Problem to solve: Copy out exactly the lines below that run from the one holding "(7.47 s to 8.53 s)" to the one holding "(12.80 s to 13.87 s)", keeping both of those lines and no others.

Data extracts:
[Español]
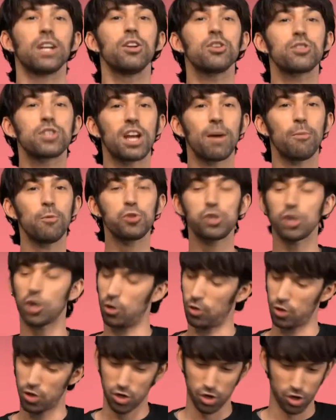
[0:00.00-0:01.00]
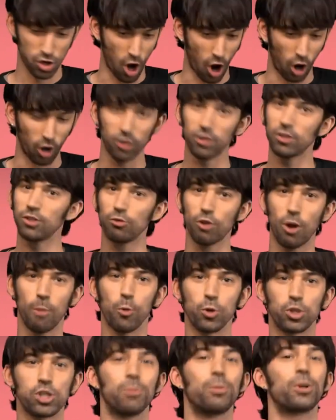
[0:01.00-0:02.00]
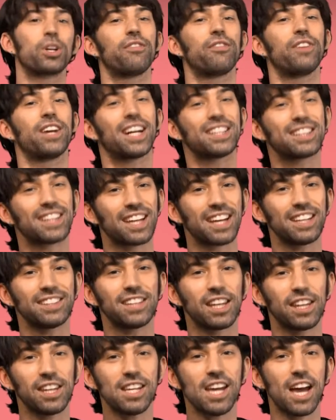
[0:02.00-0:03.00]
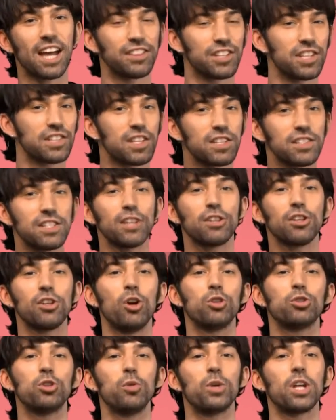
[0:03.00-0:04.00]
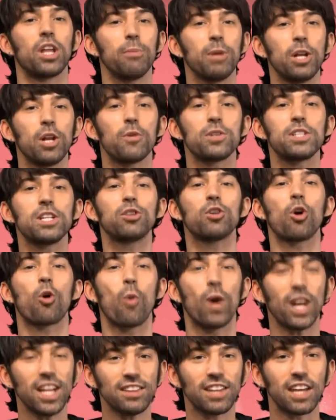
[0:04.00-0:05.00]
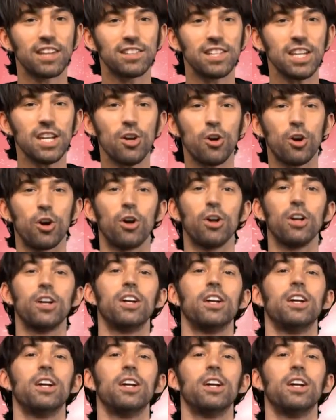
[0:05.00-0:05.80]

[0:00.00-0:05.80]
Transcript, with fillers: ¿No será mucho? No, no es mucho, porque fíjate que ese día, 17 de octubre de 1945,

==

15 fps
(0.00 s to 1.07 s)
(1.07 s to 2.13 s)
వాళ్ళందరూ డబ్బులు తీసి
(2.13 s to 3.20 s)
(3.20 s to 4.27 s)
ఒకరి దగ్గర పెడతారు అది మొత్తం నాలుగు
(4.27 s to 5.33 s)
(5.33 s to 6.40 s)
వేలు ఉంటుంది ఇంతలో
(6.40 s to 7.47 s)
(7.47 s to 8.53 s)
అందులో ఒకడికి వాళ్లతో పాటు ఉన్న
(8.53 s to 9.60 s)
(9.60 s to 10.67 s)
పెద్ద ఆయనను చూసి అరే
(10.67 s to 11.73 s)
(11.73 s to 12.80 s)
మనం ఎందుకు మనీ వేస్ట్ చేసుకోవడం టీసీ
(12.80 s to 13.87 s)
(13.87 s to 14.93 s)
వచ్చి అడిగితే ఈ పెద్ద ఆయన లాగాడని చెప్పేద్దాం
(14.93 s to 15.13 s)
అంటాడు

* * *

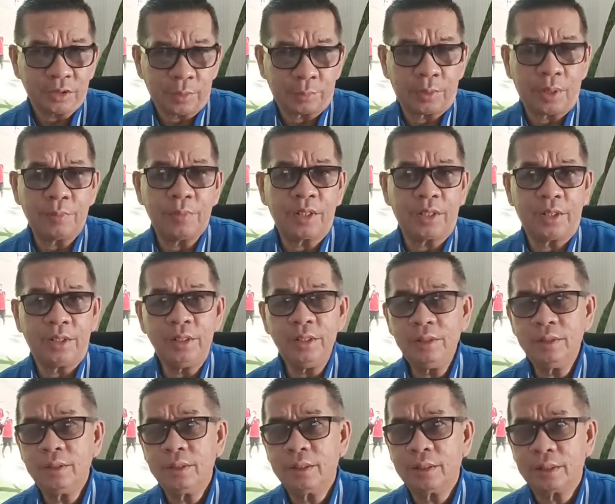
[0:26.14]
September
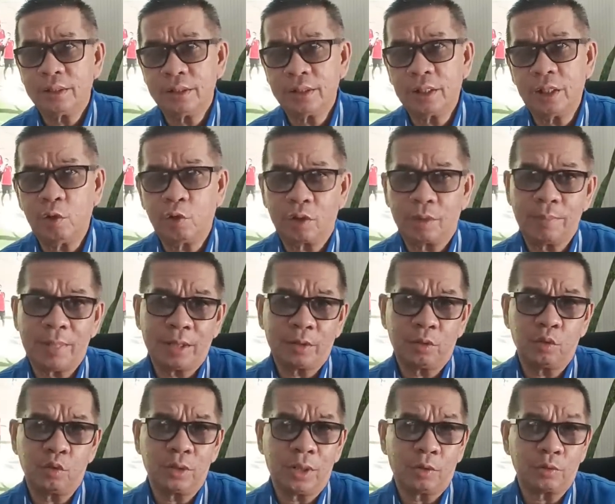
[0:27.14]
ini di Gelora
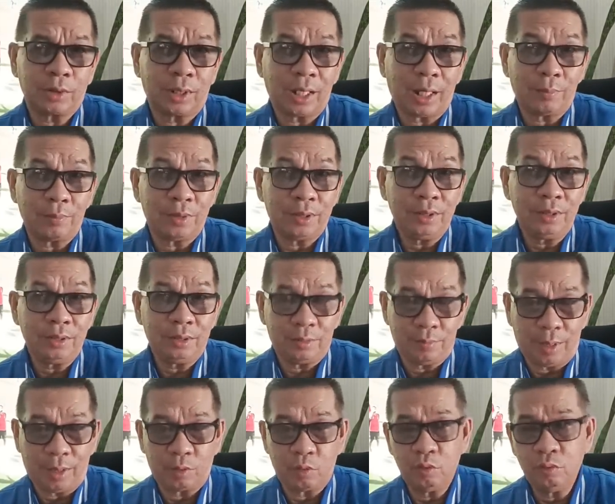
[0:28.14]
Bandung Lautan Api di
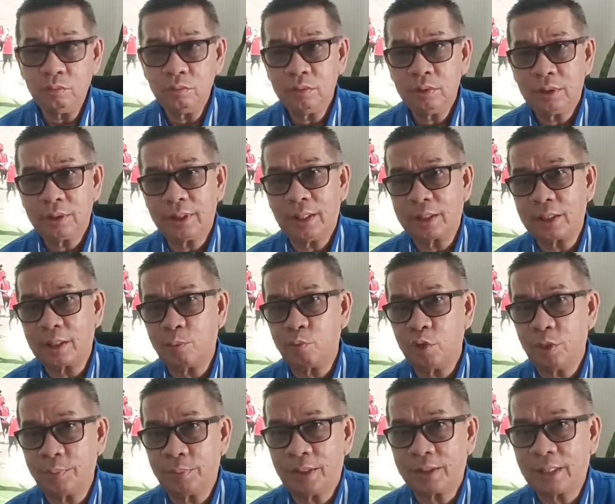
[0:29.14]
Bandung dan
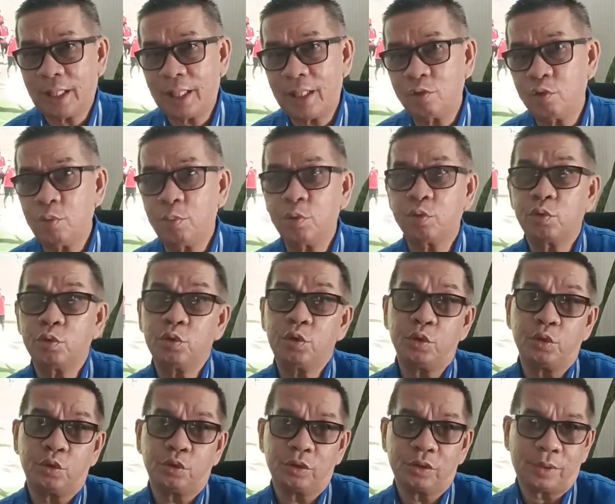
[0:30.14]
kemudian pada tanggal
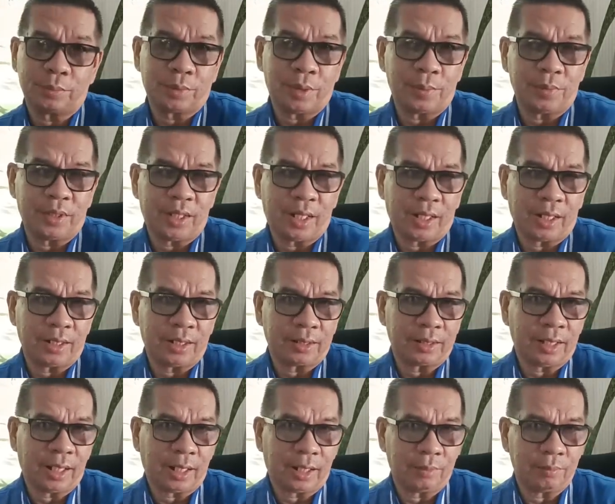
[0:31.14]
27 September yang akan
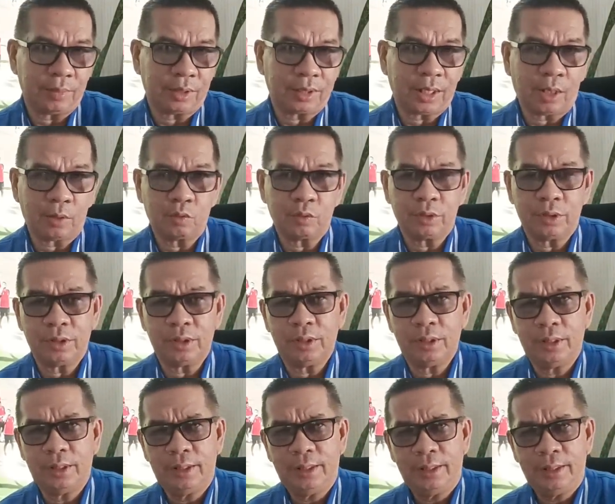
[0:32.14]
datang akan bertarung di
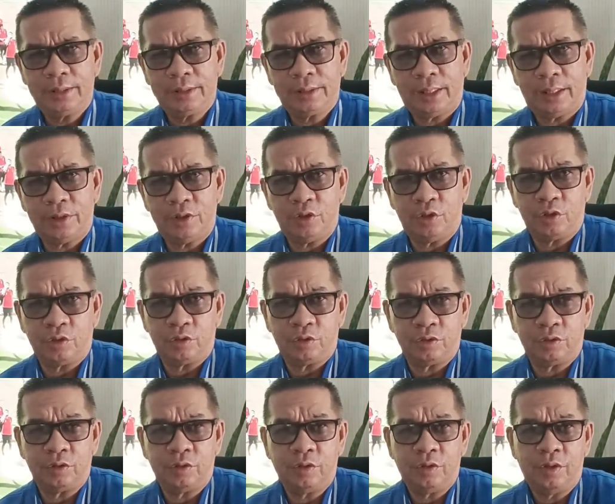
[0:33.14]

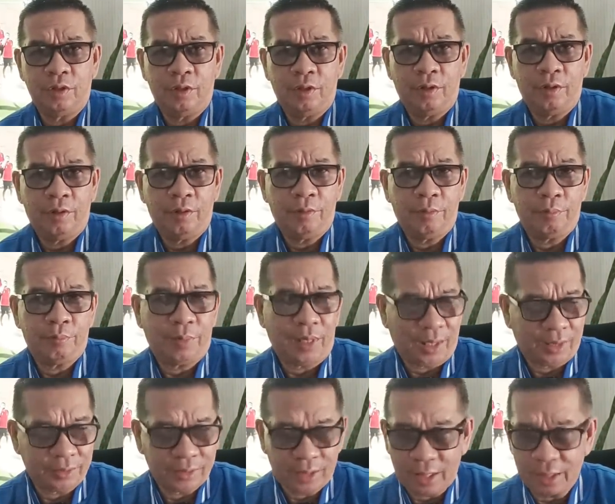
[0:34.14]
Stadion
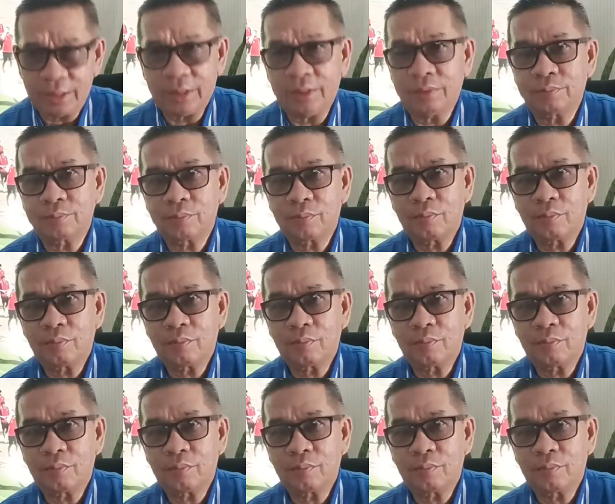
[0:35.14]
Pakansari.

Solution to the exercise:
(7.47 s to 8.53 s)
అందులో ఒకడికి వాళ్లతో పాటు ఉన్న
(8.53 s to 9.60 s)
(9.60 s to 10.67 s)
పెద్ద ఆయనను చూసి అరే
(10.67 s to 11.73 s)
(11.73 s to 12.80 s)
మనం ఎందుకు మనీ వేస్ట్ చేసుకోవడం టీసీ
(12.80 s to 13.87 s)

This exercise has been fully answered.